- Problem requirements -
Each line of the listing below, from the very first to the one that contains "(5.00 s to 6.00 s)", is to be retyped exactly as it stands.
---------------
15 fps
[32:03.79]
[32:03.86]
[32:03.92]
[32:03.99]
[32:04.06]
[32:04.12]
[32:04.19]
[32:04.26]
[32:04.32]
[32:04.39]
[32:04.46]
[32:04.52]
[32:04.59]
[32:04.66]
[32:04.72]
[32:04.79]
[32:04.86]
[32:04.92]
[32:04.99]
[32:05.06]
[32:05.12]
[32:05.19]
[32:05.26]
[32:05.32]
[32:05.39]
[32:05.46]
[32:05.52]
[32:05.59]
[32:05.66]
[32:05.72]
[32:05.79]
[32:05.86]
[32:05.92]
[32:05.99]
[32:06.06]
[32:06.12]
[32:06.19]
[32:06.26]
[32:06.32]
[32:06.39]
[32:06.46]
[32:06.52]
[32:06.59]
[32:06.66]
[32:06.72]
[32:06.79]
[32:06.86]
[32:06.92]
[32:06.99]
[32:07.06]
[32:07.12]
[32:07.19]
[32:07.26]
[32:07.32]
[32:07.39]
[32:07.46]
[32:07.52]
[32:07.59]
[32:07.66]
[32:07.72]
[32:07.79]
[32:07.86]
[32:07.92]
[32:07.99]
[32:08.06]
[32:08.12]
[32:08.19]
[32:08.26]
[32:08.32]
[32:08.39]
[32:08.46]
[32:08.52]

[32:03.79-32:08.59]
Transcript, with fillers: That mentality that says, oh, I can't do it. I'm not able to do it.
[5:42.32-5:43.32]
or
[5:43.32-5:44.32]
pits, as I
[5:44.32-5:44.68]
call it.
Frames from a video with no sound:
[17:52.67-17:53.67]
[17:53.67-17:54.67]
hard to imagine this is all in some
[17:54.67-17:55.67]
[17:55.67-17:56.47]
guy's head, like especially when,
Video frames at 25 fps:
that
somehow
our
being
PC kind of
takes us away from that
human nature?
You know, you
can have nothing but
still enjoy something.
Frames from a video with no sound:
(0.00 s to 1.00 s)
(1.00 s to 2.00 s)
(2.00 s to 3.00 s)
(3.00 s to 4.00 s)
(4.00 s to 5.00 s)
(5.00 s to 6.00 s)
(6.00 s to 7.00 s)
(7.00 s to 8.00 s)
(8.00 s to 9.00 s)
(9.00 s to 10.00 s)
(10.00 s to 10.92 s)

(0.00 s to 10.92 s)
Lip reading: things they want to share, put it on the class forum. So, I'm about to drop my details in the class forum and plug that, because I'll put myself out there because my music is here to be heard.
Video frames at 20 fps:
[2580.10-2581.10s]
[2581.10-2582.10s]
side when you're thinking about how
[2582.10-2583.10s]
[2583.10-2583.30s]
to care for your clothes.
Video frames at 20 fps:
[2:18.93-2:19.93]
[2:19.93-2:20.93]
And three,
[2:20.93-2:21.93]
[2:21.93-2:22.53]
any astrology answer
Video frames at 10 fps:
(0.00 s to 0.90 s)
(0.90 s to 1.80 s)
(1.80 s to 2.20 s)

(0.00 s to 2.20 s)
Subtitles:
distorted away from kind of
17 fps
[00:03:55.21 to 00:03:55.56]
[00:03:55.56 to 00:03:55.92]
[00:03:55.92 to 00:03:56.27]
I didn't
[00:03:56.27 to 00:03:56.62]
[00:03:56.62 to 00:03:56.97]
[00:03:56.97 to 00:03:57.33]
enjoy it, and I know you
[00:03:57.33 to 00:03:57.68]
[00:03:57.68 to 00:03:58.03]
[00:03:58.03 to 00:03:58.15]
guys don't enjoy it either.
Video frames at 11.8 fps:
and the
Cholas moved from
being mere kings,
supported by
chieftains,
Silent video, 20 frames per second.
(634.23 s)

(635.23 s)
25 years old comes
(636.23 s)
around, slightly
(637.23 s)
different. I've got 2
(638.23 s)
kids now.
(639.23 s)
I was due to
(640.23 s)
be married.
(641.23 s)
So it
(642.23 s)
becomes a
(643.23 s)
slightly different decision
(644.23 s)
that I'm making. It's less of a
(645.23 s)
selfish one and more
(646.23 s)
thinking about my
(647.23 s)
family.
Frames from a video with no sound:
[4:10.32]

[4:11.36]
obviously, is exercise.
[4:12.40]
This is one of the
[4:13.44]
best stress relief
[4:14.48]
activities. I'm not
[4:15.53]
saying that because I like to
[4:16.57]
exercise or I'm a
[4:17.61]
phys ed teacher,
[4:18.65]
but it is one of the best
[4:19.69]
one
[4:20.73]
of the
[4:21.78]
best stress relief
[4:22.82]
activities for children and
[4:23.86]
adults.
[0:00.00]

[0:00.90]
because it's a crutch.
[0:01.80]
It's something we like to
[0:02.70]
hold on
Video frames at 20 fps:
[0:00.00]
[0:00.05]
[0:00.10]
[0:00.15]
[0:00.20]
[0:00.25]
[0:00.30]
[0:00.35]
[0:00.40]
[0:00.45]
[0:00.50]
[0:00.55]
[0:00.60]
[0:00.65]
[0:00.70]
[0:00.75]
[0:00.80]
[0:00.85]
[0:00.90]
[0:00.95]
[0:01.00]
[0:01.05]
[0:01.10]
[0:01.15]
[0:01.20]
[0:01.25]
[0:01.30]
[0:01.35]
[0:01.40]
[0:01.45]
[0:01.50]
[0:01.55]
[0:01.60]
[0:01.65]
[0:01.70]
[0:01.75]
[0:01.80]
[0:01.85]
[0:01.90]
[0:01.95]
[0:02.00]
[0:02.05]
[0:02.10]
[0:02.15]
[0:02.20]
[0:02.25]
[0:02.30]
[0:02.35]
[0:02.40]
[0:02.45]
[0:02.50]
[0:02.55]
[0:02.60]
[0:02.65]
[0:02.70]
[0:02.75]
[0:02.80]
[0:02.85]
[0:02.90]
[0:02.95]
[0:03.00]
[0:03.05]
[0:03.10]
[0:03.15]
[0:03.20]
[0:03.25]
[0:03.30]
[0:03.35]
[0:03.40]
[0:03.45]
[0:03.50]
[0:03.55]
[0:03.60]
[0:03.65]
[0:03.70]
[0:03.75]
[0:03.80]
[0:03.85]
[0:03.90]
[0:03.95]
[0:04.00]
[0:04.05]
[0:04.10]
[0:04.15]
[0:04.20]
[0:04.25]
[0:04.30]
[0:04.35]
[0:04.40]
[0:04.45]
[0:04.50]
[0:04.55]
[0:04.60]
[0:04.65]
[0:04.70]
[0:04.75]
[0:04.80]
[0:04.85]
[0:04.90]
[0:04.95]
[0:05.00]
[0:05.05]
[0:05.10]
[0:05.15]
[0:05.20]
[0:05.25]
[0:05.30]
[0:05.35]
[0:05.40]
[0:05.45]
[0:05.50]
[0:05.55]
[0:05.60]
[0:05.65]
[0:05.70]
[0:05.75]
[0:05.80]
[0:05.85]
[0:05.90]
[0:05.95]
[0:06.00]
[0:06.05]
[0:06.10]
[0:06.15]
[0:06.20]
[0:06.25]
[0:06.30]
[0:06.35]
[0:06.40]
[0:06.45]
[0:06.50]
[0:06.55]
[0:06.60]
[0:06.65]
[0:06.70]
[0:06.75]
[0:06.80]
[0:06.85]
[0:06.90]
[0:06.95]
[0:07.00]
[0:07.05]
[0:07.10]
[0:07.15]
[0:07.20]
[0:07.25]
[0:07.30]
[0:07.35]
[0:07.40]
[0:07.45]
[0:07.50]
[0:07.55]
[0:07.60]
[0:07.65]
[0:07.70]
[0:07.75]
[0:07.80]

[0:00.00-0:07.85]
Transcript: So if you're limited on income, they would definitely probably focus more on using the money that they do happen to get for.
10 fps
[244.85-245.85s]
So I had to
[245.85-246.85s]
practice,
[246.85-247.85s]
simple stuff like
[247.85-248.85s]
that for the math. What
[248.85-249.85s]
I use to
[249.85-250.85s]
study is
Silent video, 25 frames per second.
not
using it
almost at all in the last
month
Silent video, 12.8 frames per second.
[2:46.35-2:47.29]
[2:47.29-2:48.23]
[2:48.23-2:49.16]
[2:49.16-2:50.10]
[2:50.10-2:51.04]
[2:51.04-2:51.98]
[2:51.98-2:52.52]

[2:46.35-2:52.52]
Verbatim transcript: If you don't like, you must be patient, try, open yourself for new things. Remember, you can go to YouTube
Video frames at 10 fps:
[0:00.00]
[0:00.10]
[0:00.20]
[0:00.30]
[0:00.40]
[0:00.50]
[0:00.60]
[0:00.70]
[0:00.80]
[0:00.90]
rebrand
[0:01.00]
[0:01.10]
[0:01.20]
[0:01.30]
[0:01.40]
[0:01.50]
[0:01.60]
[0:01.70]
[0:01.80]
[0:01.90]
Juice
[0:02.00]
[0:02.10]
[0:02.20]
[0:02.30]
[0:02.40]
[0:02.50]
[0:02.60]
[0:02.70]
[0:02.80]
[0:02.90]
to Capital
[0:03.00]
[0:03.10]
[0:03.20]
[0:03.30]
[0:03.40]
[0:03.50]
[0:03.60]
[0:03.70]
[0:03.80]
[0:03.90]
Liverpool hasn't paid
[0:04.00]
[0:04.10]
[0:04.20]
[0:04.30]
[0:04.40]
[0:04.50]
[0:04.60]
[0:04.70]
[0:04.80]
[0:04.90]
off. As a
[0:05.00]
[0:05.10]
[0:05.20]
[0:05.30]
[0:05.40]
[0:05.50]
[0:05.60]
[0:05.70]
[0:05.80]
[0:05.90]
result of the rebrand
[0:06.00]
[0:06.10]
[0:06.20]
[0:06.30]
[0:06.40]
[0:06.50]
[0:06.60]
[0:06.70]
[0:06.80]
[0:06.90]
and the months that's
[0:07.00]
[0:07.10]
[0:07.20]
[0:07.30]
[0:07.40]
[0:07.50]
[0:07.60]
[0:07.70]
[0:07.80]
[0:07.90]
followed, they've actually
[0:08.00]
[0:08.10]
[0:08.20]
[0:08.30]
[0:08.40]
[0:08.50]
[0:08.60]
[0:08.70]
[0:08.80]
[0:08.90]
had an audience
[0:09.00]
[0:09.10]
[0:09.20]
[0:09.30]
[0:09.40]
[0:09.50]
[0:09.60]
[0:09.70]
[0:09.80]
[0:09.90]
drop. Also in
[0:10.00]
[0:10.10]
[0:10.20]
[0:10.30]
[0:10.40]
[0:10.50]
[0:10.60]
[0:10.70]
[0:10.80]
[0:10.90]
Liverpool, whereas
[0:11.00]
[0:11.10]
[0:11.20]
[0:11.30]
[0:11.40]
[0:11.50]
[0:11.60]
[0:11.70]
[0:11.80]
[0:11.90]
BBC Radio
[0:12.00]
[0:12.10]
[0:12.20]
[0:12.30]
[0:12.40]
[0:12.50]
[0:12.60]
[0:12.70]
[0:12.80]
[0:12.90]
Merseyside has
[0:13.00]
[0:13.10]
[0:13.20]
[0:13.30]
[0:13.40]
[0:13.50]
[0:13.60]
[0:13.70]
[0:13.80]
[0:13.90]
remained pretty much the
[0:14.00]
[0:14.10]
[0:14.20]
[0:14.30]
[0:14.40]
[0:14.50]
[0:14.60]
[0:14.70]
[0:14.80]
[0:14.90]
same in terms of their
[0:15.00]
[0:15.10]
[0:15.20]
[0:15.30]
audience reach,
---------------
- Result of the task -
15 fps
[32:03.79]
[32:03.86]
[32:03.92]
[32:03.99]
[32:04.06]
[32:04.12]
[32:04.19]
[32:04.26]
[32:04.32]
[32:04.39]
[32:04.46]
[32:04.52]
[32:04.59]
[32:04.66]
[32:04.72]
[32:04.79]
[32:04.86]
[32:04.92]
[32:04.99]
[32:05.06]
[32:05.12]
[32:05.19]
[32:05.26]
[32:05.32]
[32:05.39]
[32:05.46]
[32:05.52]
[32:05.59]
[32:05.66]
[32:05.72]
[32:05.79]
[32:05.86]
[32:05.92]
[32:05.99]
[32:06.06]
[32:06.12]
[32:06.19]
[32:06.26]
[32:06.32]
[32:06.39]
[32:06.46]
[32:06.52]
[32:06.59]
[32:06.66]
[32:06.72]
[32:06.79]
[32:06.86]
[32:06.92]
[32:06.99]
[32:07.06]
[32:07.12]
[32:07.19]
[32:07.26]
[32:07.32]
[32:07.39]
[32:07.46]
[32:07.52]
[32:07.59]
[32:07.66]
[32:07.72]
[32:07.79]
[32:07.86]
[32:07.92]
[32:07.99]
[32:08.06]
[32:08.12]
[32:08.19]
[32:08.26]
[32:08.32]
[32:08.39]
[32:08.46]
[32:08.52]

[32:03.79-32:08.59]
Transcript, with fillers: That mentality that says, oh, I can't do it. I'm not able to do it.
[5:42.32-5:43.32]
or
[5:43.32-5:44.32]
pits, as I
[5:44.32-5:44.68]
call it.
Frames from a video with no sound:
[17:52.67-17:53.67]
[17:53.67-17:54.67]
hard to imagine this is all in some
[17:54.67-17:55.67]
[17:55.67-17:56.47]
guy's head, like especially when,
Video frames at 25 fps:
that
somehow
our
being
PC kind of
takes us away from that
human nature?
You know, you
can have nothing but
still enjoy something.
Frames from a video with no sound:
(0.00 s to 1.00 s)
(1.00 s to 2.00 s)
(2.00 s to 3.00 s)
(3.00 s to 4.00 s)
(4.00 s to 5.00 s)
(5.00 s to 6.00 s)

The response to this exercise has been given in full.